Harassed by the anxieties of his approaching contest - torn by doubts of the fidelity of all about him, Richard is also described by Sir Thomas More as haunted by the terrors of his evil conscience. This has been represented to be probably the account of his enemies. Yet, what so natural? His crimes had been of the blackest. They were shocking to every principle and feeling of human nature. Whoever stood in his way, whether stranger or of his nearest kin, he had murdered without hesitation. To suppose that he felt nothing of this in the prospect of a near day when ho might be sent to his account, is to imagine that God leaves such souls without a witness. We have, therefore, the fullest reliance on the words of Sir Thomas More: - "I have heard," he says, "by credible report, of such as were secret with his chamberers, that he never had quiet in his mind; never thought himself sure. When he went abroad, his eyes whirled about, his body privily fenced, his hand ever on his dagger, his countenance and manner like one always ready to strike again. He took ill rests at night, lay long waking and musing, sore wearied with care and watch; rather slumbered than slept; troubled with fearful dreams; suddenly sometimes started up, leaped out of bed, and run about the chamber; so was his restless heart continually tossed and troubled with the tedious impression and stormy remembrance of this abominable deed" - the murder of his nephews.

If Richard's domestic peace was broken by remorse and fear, his public displays of royalty were equally embittered. He was celebrating the feast of Epiphany, January 6th, crowned, and in his royal robes, when he received the first assurances that Henry would descend on the English coast in spring. But on what part of the coast? That, with all his spies, he could never learn; and as the landing might be attempted anywhere, he was obliged to be on the alert everywhere. He employed abundance of spies; he posted men and horses on all the main roads, at the distance of twenty miles from each other, to bring him the fleetest news of any attempt on the coast, or defection in the interior.

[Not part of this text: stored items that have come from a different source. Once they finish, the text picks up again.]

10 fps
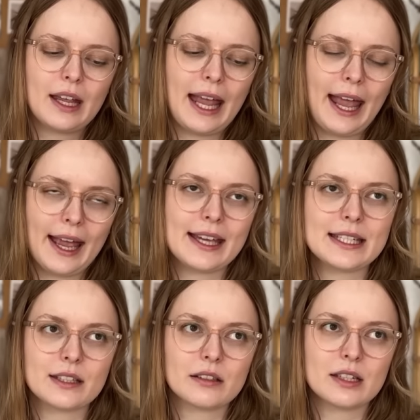had
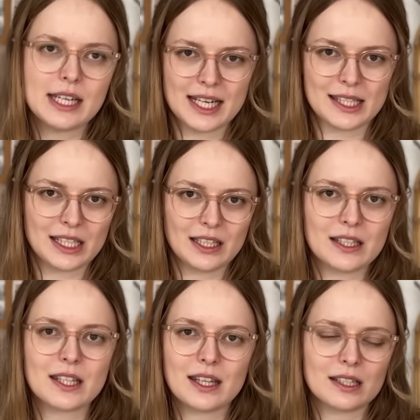tested
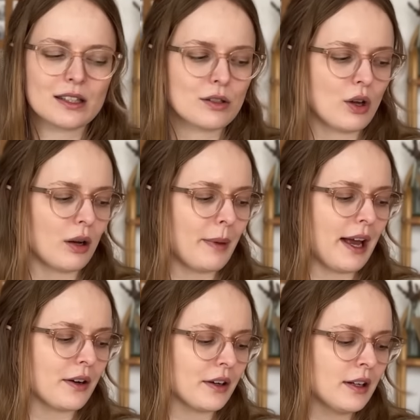this sock
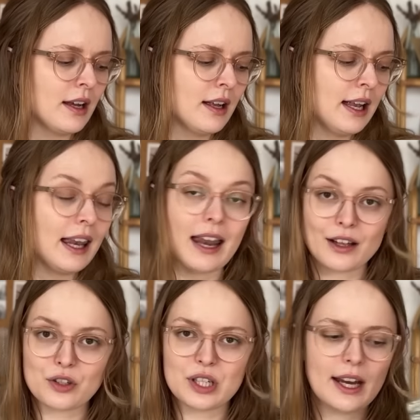pattern
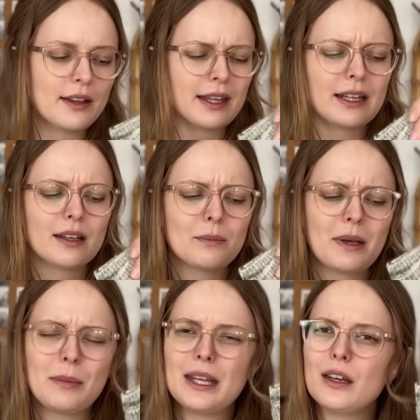last year, I think
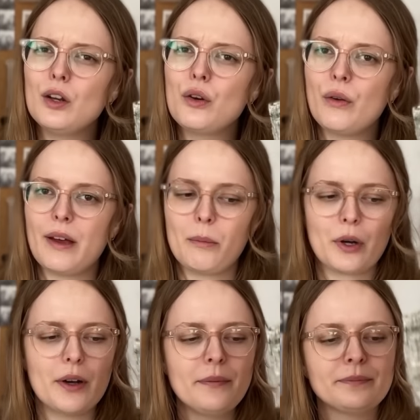maybe in
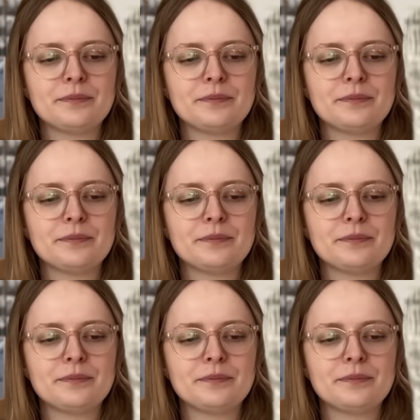November.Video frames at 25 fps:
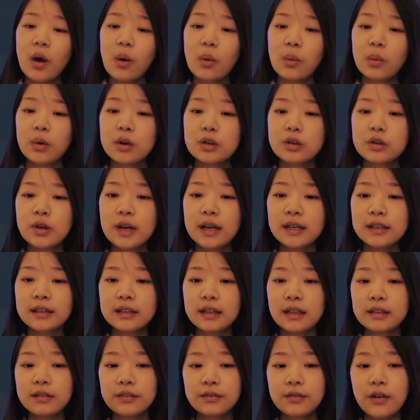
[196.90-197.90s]
We trained
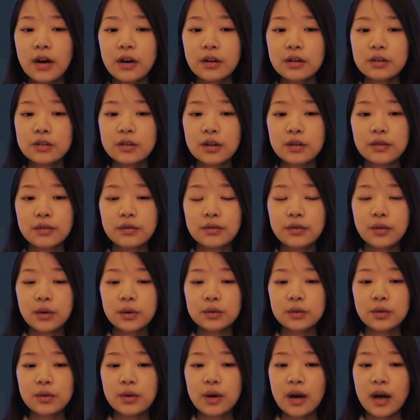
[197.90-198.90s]
this function
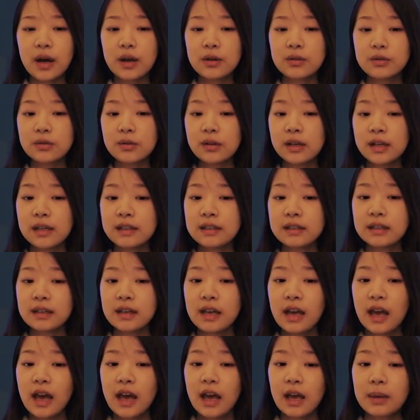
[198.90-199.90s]
for 200
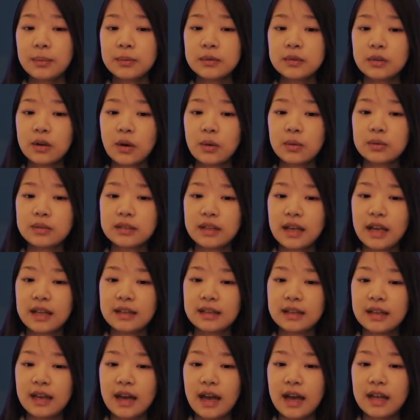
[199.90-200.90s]
episodes
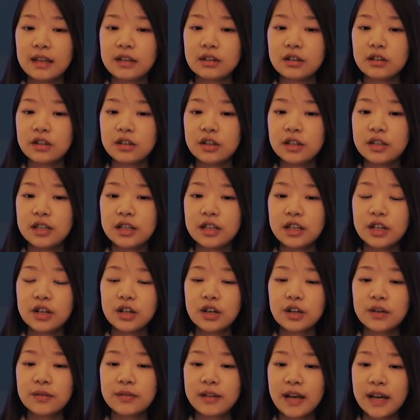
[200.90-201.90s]
and get a learning
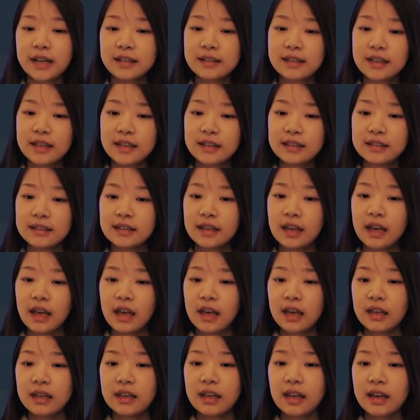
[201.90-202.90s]
curve like this.
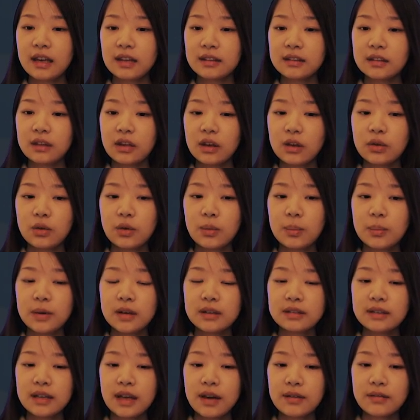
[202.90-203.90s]
Yes, you
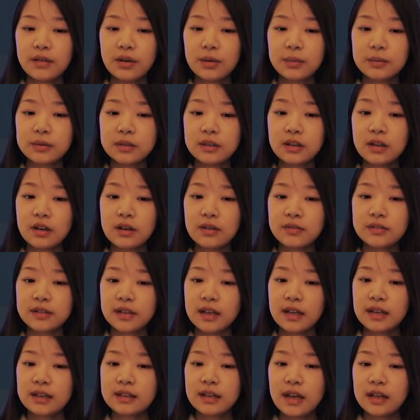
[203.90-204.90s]
must have observed
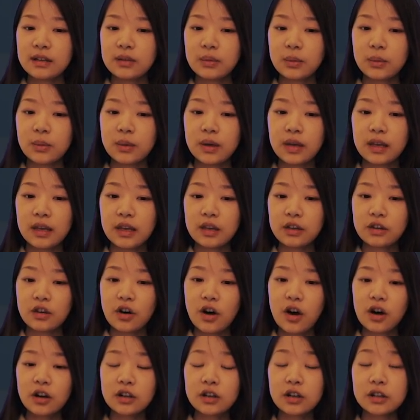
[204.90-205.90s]
that we
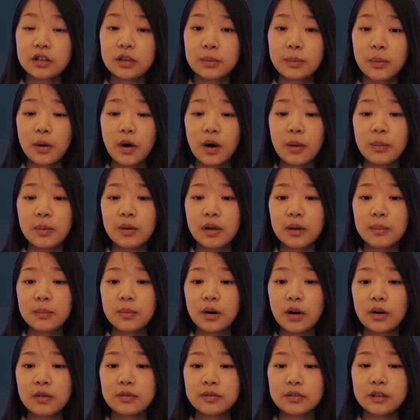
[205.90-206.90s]
encountered the problem
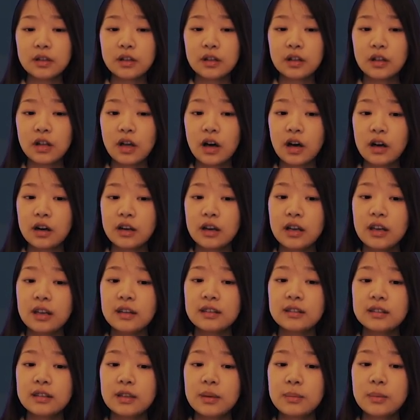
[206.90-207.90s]
of the long
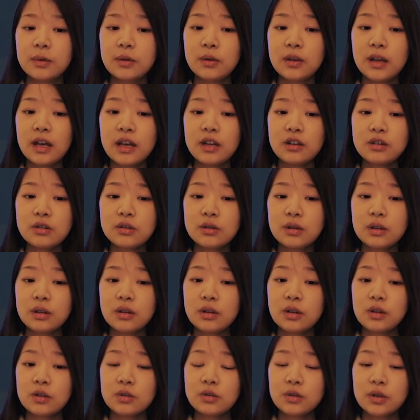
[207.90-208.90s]

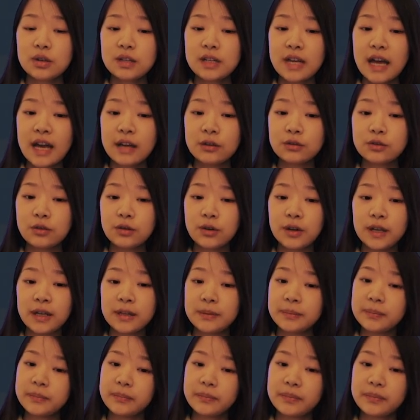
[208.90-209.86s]
simulation trajectory,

In this state of terrible suspense the usurper lived till June, when there was every appearance, from the aspect of Henry's fleet lying at the mouth of the Seine, of a speedy invasion. He then put out a fierce proclamation, which, by the violence of the language, betrays the perturbation of his mind. In it he calls Henry, "one Henry Tudor, of bastard blood, both by the father's and mother's side," endeavours to arouse the patriotic feeling of the nation by representing that "the ancient enemy of England," France, had agreed to aid in this invasion, on condition that Richmond renounced all claims on that country for ever. He endeavours to alarm all the dignitaries of the Church, and the aristocracy, by declaring that "the said Henry Tudor had given away archbishoprics, bishoprics, and other dignities spiritual, and the duchies, earldoms, baronies, and other inheritances of knights, esquires, and gentlemen; and that he intended to subvert the laws, and do the most cruel murders, slaughters, robberies, and disherisons that were ever seen in any Christian realm." Wherefore, he called upon all and every of his good subjects to come forth and put themselves under the banner of him, their amiable and spotless monarch, their "diligent and courageous prince," for "the protection of themselves, their wives, children, goods, and hereditaments."

Having issued this flaming tirade against his enemies, whom he again styled "murderers, adulterers, and extortioners," he took the field, and stationed himself at Nottingham, as a central position, whence he could turn to whichever side the danger should come from,

On the 1st of August, 1485, Henry of Richmond set sail for Harfleur, with the united fleet of France and Brittany, and an army of 3,000 men, on that memorable expedition which was to terminate the fatal wars of the Hoses, and introduce into England a new dynasty, and a new era of civilisation. On the seventh of that month he landed at Milford Haven. He himself and his uncle, Jaspar Tudor, Earl of Pembroke, went on shore at a place called Dale, while his army was disembarking. The Welsh accosted the old earl with this significant welcome on his setting foot on his native shore, "Welcome! for thou hast taken good care of thy nephew!"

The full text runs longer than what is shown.